(Beginning of Dataset entries)

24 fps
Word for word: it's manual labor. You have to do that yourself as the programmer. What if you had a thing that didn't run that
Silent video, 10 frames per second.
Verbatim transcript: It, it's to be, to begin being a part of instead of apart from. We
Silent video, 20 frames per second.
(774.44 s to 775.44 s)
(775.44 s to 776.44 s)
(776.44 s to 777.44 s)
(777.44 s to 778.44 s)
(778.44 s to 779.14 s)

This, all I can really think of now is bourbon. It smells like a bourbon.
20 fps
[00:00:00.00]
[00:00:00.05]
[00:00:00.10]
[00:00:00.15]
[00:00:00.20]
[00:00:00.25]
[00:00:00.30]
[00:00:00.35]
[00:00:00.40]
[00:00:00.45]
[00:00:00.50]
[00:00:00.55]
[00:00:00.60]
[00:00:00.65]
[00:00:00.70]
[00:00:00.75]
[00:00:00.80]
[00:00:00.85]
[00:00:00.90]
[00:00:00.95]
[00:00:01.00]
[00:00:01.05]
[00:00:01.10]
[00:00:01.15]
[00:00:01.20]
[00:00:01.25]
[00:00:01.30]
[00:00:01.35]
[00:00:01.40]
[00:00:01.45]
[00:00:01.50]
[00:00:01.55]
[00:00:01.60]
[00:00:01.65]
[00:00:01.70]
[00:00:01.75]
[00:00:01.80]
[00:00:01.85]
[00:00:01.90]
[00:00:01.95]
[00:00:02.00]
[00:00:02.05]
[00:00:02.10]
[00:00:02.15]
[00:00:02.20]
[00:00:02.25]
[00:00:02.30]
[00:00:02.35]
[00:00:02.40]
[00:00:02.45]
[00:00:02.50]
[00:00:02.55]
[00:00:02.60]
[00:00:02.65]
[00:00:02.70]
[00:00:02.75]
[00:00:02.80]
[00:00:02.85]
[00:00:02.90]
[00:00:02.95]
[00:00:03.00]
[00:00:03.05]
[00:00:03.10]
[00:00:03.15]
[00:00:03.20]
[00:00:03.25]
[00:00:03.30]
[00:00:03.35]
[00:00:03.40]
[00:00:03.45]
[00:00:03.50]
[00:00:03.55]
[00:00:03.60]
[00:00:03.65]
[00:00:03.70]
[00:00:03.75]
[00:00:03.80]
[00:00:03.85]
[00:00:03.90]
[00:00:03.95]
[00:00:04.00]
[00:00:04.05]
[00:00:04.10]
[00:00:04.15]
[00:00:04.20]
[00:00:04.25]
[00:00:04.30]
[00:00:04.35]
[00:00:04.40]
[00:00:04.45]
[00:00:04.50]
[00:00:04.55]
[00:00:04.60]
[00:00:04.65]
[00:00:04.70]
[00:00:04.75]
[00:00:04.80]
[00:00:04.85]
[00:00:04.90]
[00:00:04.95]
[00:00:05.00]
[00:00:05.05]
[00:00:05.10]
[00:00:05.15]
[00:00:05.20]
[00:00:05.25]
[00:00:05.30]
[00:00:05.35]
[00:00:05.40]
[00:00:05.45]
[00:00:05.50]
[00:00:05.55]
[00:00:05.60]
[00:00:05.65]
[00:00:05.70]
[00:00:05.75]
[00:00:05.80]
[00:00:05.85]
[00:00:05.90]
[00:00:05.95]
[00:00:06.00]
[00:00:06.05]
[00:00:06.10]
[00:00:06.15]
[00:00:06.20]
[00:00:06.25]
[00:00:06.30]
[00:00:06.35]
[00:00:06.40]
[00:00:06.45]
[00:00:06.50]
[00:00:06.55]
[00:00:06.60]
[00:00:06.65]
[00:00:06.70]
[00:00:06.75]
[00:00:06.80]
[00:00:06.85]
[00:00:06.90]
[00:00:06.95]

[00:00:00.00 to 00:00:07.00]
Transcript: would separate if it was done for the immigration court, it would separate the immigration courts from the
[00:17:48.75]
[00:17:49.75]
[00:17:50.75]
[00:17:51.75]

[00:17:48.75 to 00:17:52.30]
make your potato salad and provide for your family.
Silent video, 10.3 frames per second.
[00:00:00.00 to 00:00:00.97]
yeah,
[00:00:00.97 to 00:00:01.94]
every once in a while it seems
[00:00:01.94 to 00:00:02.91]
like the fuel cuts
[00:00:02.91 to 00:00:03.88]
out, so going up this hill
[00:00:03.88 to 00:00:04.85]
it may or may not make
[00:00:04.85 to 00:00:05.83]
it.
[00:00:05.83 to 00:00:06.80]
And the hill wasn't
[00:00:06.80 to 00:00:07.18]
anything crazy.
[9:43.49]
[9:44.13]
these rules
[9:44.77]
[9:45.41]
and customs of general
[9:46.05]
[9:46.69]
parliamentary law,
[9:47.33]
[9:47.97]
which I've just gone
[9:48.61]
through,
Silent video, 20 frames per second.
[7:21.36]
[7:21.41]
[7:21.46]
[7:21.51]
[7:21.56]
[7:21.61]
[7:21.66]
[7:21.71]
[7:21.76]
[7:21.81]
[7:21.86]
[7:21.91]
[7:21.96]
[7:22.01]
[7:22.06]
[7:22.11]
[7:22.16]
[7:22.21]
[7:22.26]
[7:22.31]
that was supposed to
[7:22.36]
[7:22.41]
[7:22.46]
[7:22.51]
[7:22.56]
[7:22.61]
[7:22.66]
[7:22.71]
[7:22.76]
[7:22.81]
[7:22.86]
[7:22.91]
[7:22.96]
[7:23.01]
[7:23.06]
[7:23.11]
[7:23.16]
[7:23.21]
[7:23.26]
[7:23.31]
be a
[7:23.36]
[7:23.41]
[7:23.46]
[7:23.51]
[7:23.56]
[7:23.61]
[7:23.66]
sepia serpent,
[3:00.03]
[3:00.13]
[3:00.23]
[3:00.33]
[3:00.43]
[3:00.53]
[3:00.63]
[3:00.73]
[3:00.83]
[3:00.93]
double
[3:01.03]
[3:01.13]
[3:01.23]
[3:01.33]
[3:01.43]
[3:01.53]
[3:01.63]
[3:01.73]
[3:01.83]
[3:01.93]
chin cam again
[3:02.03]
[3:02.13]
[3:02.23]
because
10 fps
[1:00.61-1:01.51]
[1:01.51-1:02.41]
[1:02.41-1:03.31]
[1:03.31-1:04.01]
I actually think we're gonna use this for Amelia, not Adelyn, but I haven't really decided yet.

(End of Dataset entries)

Instructions for the task:
Please print the records above exactly from their first line. End with the line containing "(776.44 s to 777.44 s)", and include it.

Task answer:
24 fps
Word for word: it's manual labor. You have to do that yourself as the programmer. What if you had a thing that didn't run that
Silent video, 10 frames per second.
Verbatim transcript: It, it's to be, to begin being a part of instead of apart from. We
Silent video, 20 frames per second.
(774.44 s to 775.44 s)
(775.44 s to 776.44 s)
(776.44 s to 777.44 s)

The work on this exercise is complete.